Cascading Epigenome-Wide Association Scan

This code uses the existing MetaXcan package to run a cascading analysis linking variation in genotype to traits through its effect on DNA methylation to gene expression.

Installation

Requirements

The dependencies for CEWAS can be installed via Anaconda by running the following fommand from the cewas/ directory:

conda env create -f "cewas_env.yml"

The software help can then be accessed using:

conda activate cewas_env
python cewas.py -h

Testing

Included is a script entitled test_run.sh which will run CEWAS on the subset of the ROSMAP data for chromosome 22, which is included in the data directory of this repository.
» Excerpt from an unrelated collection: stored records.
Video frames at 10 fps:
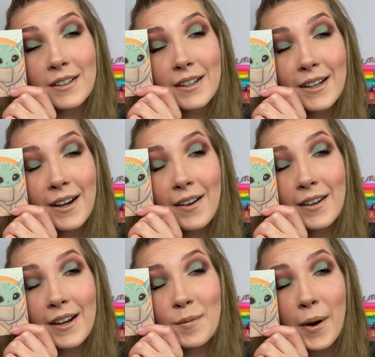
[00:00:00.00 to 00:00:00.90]
Look at how
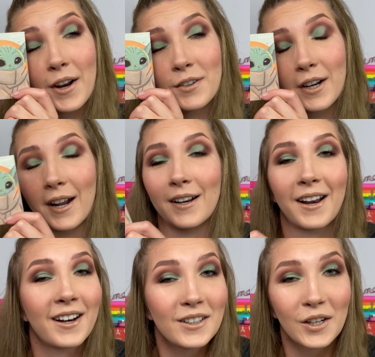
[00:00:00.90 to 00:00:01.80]
they match that.
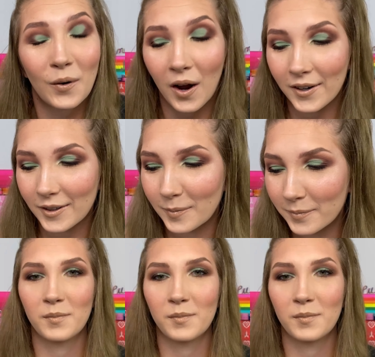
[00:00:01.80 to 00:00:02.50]
That is so awesome.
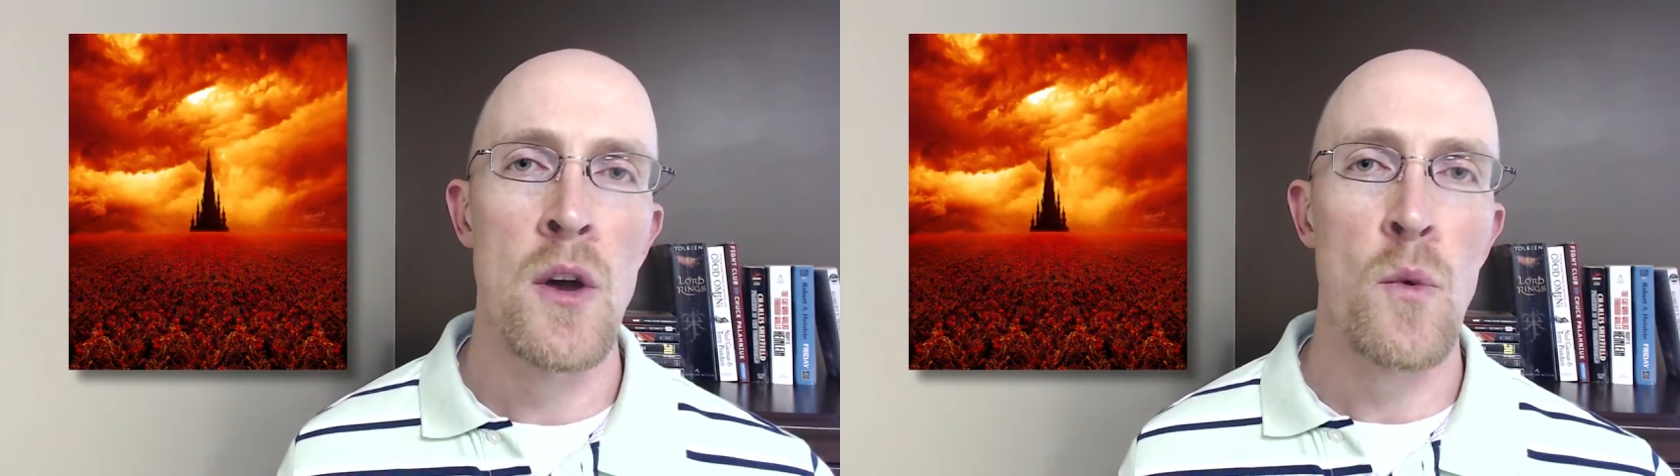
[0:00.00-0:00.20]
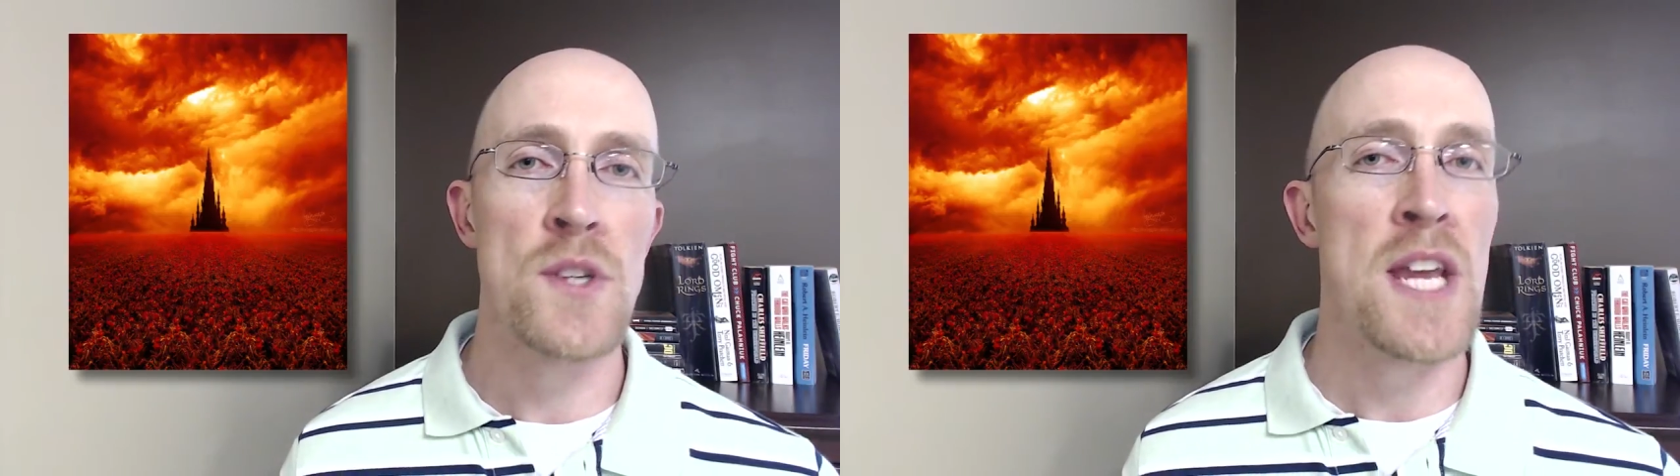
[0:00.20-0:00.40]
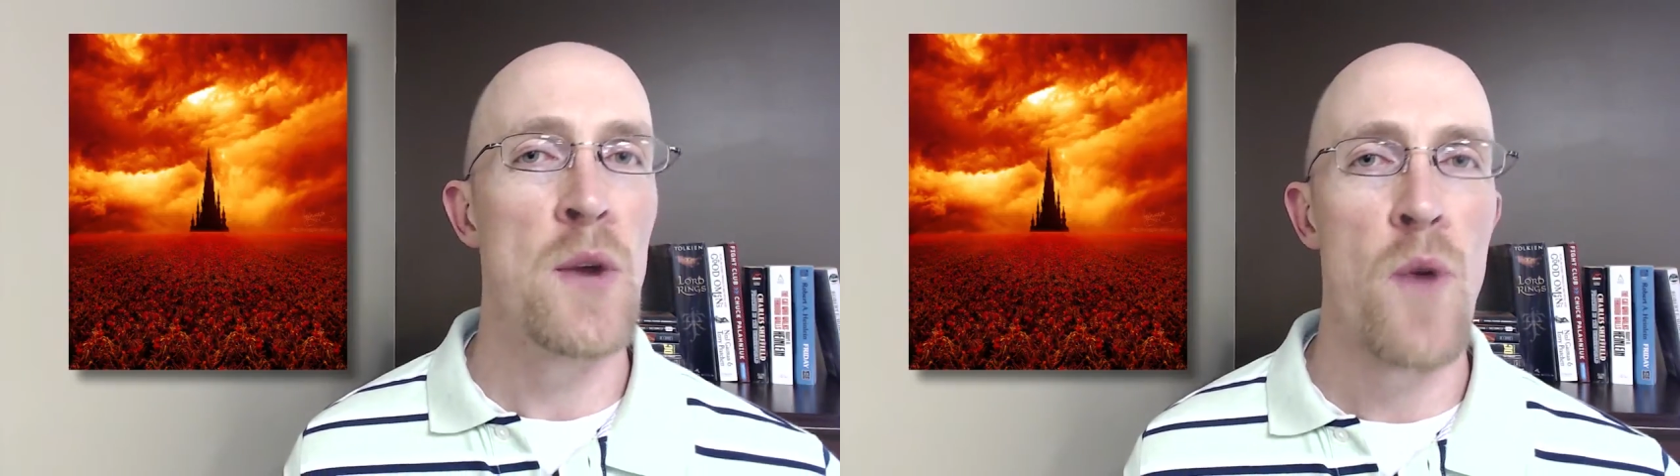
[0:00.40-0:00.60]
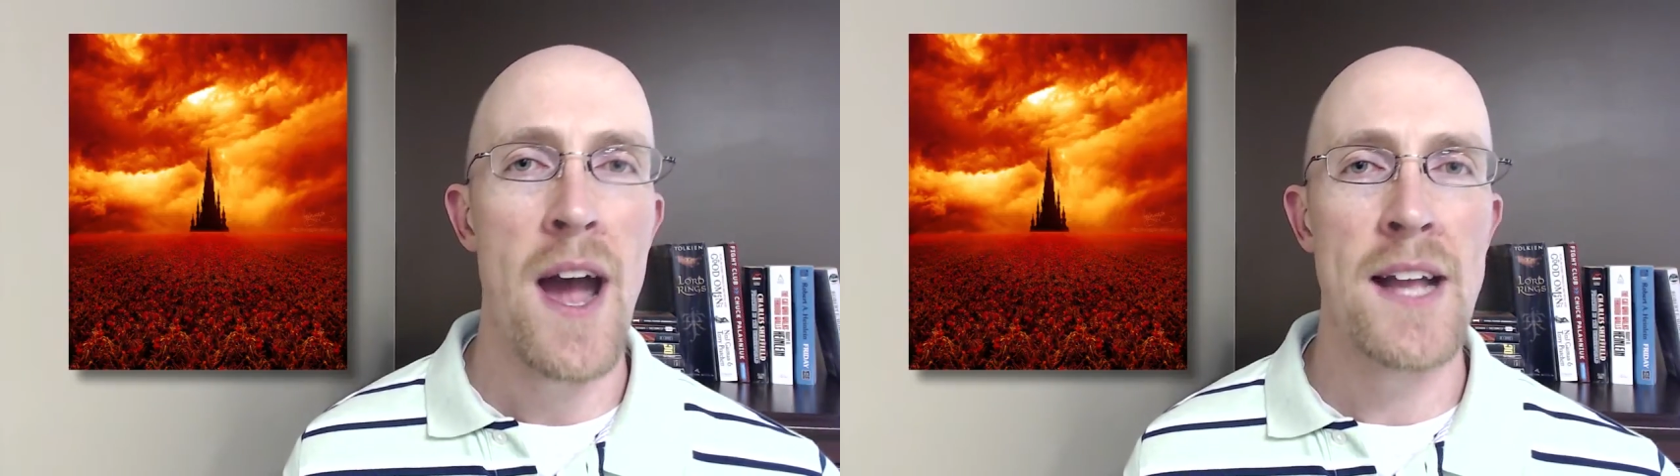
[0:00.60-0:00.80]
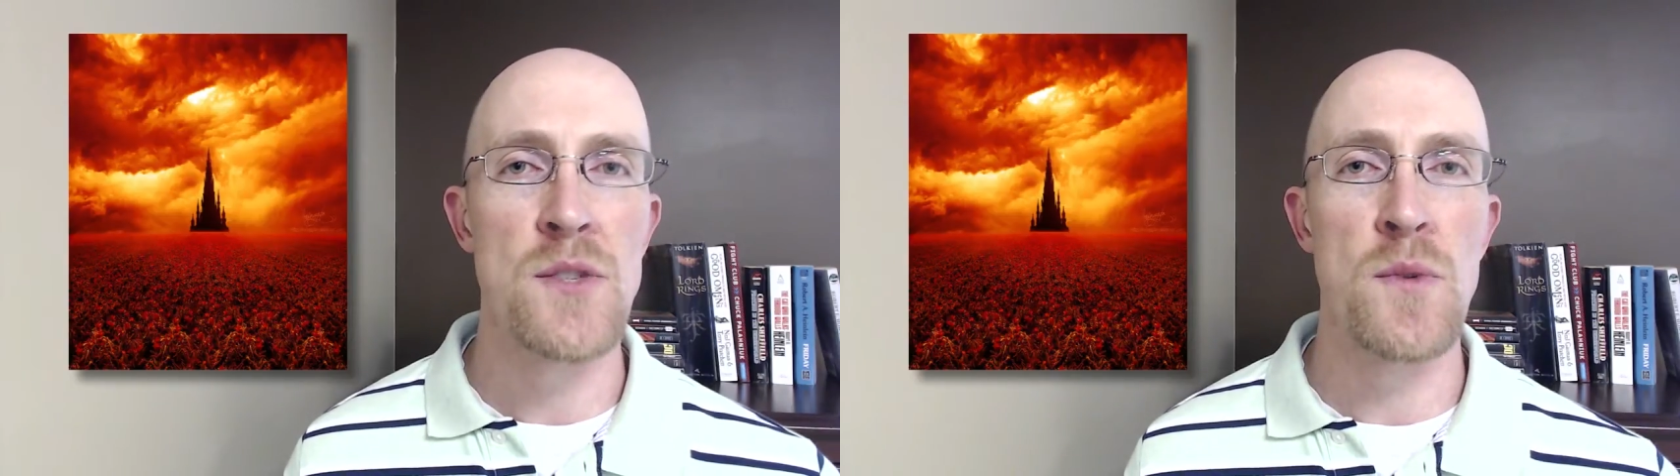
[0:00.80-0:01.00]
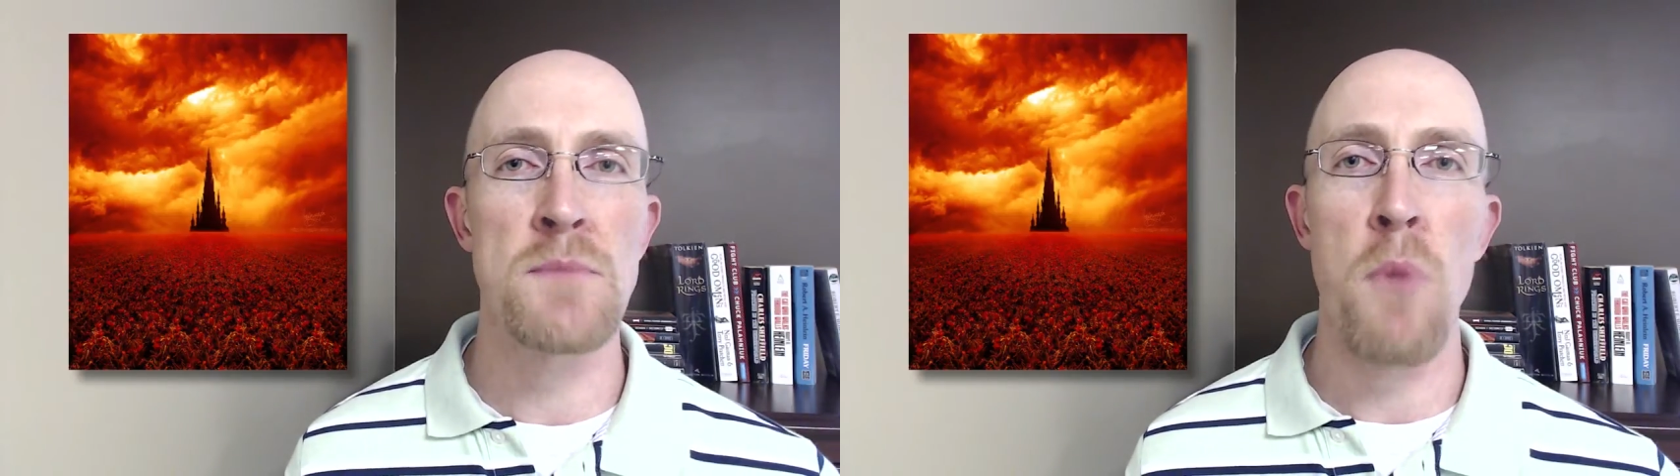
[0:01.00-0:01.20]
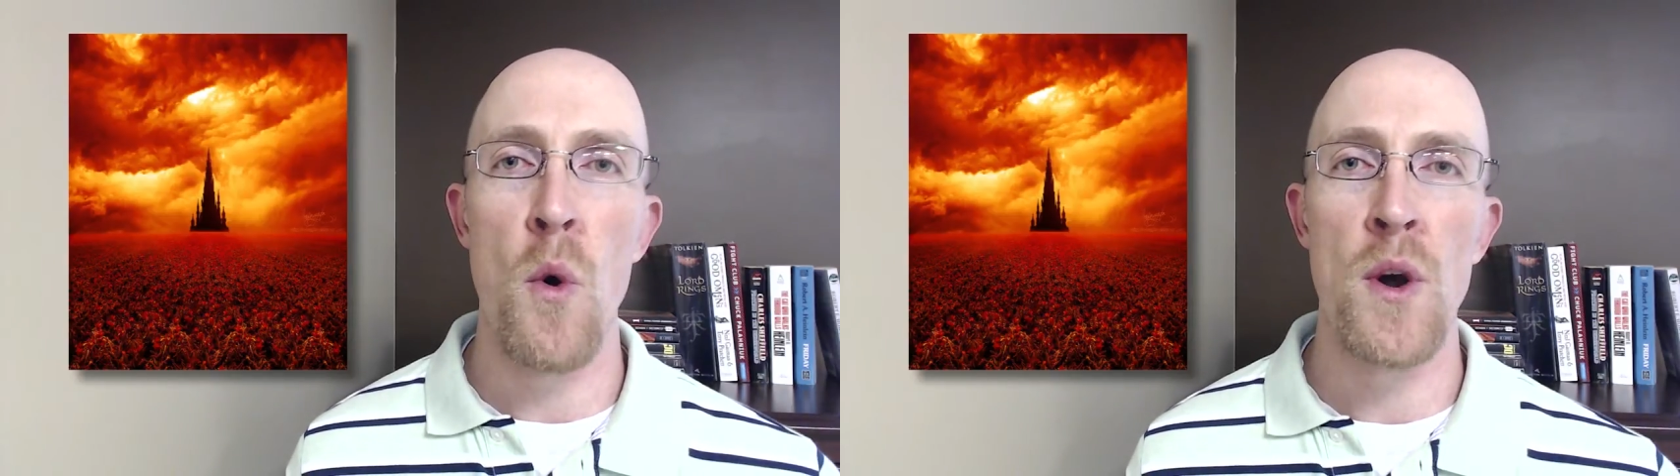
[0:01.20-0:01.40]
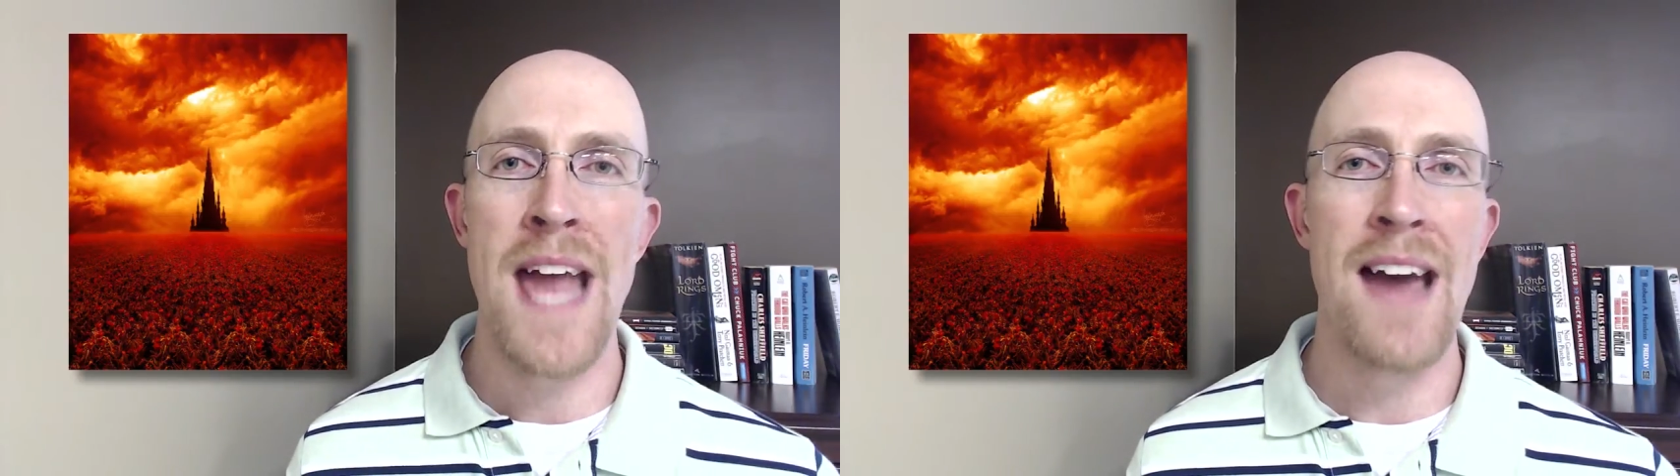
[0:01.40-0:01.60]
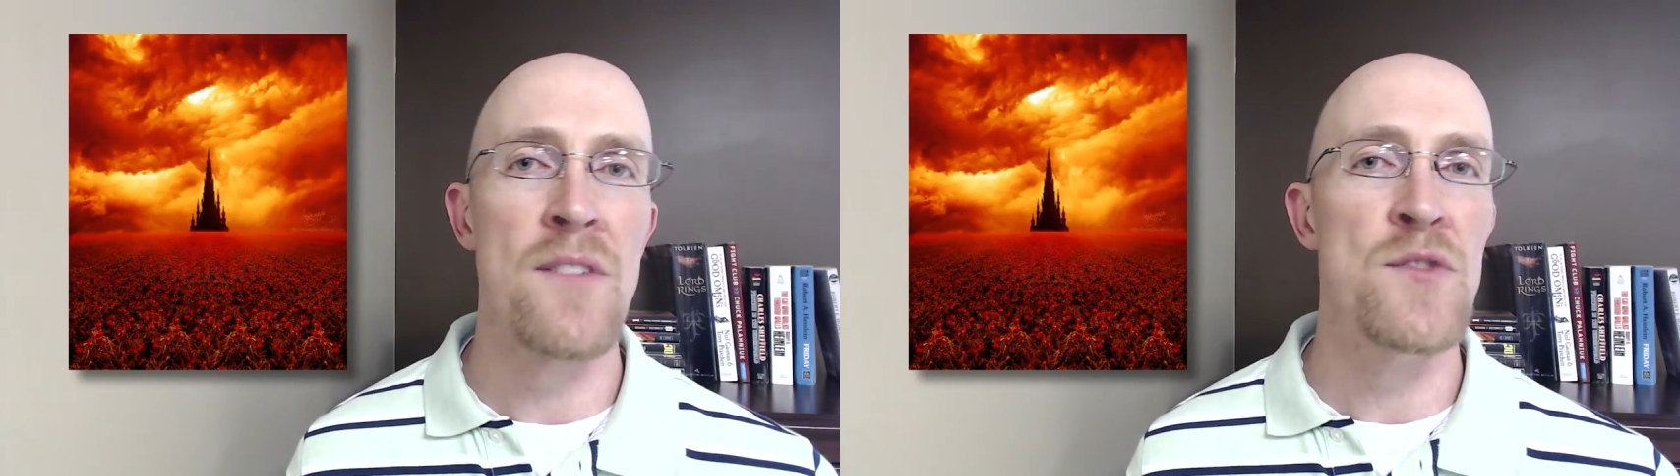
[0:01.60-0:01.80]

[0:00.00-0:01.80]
which he writes was born out of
It will output a file named "test_results.txt" which can be compared to the file labelled "sample_output.txt" as a sanity check that the program is working as intended:

./test_run.sh

This output can then be compared to our provided output in sample_output.txt.

Usage

Command help

$ python cewas.py -h
usage: cewas.py [-h] --output OUTPUT --sum_stats SUM_STATS
                [--beta_column BETA_COLUMN] [--or_column OR_COLUMN]
                [--se_column SE_COLUMN] [--pvalue_column PVALUE_COLUMN]
                [--zscore_column ZSCORE_COLUMN] --mapping MAPPING
                --reference_allele REFERENCE_ALLELE --alternative_allele
                ALTERNATIVE_ALLELE --snp_column SNP_COLUMN --cov_file_snp_fmt
                COV_FILE_SNP_FMT --cov_file_methy COV_FILE_METHY
                --predict_db_methy_fmt PREDICT_DB_METHY_FMT --predict_db_expr
                PREDICT_DB_EXPR [--ncores NCORES]

optional arguments:
  -h, --help            show this help message and exit
  --output OUTPUT       Name of file for CEWAS results (default: None)
  --sum_stats SUM_STATS
                        Path to GWAS summary statistics (default: None)
  --beta_column BETA_COLUMN
                        Name of effect size column in GWAS summary statistics
                        (default: None)
  --or_column OR_COLUMN
                        Name of odds ratio column in GWAS summary statistics
                        (default: None)
  --se_column SE_COLUMN
                        Name of standard error column in GWAS summary
                        statistics (default: None)
  --pvalue_column PVALUE_COLUMN
                        Name of P value column in GWAS summary statistics
                        (default: None)
  --zscore_column ZSCORE_COLUMN
                        Name of z-score column in GWAS summary statistics
                        (default: None)
  --mapping MAPPING     ENSEMBL mart file for re-mapping gene names (default:
                        data/ensemblHG19.tsv)
  --reference_allele REFERENCE_ALLELE
                        Reference allele column in GWAS summary statistics
                        (default: A1)
  --alternative_allele ALTERNATIVE_ALLELE
                        Alternative allele column in GWAS summary statistics
                        (default: A2)
  --snp_column SNP_COLUMN
                        SNP id column in GWAS summary statistics (default:
                        SNP)
  --cov_file_snp_fmt COV_FILE_SNP_FMT
                        Covariance file prefix for snp to methylation model
                        (default: data/covfiles/ROSMAP_CEWAS_snp_methy_cov)
  --cov_file_methy COV_FILE_METHY
                        Covariance file for methylation to expression model
                        (default:
                        data/covfiles/ROSMAP_CEWAS_pred_methy_expr_cov.txt.gz)
  --predict_db_methy_fmt PREDICT_DB_METHY_FMT
                        SNP to methylation predictdb prefix (default:
                        data/predictdb/ROSMAP_CEWAS_snp_methy)
  --predict_db_expr PREDICT_DB_EXPR
                        Methylation to expression predictdb (default:
                        data/predictdb/ROSMAP_CEWAS_methy_expr_pred.db)
  --ncores NCORES       Number of cores available for job (default: 1)

Required data

As input, CEWAS requires several models that describe the association between genotype, methylation, and gene expression in a given tissue, as well as a reference for covariance between data comprising those models. These models and covariances can be found in the data/ directory of this project.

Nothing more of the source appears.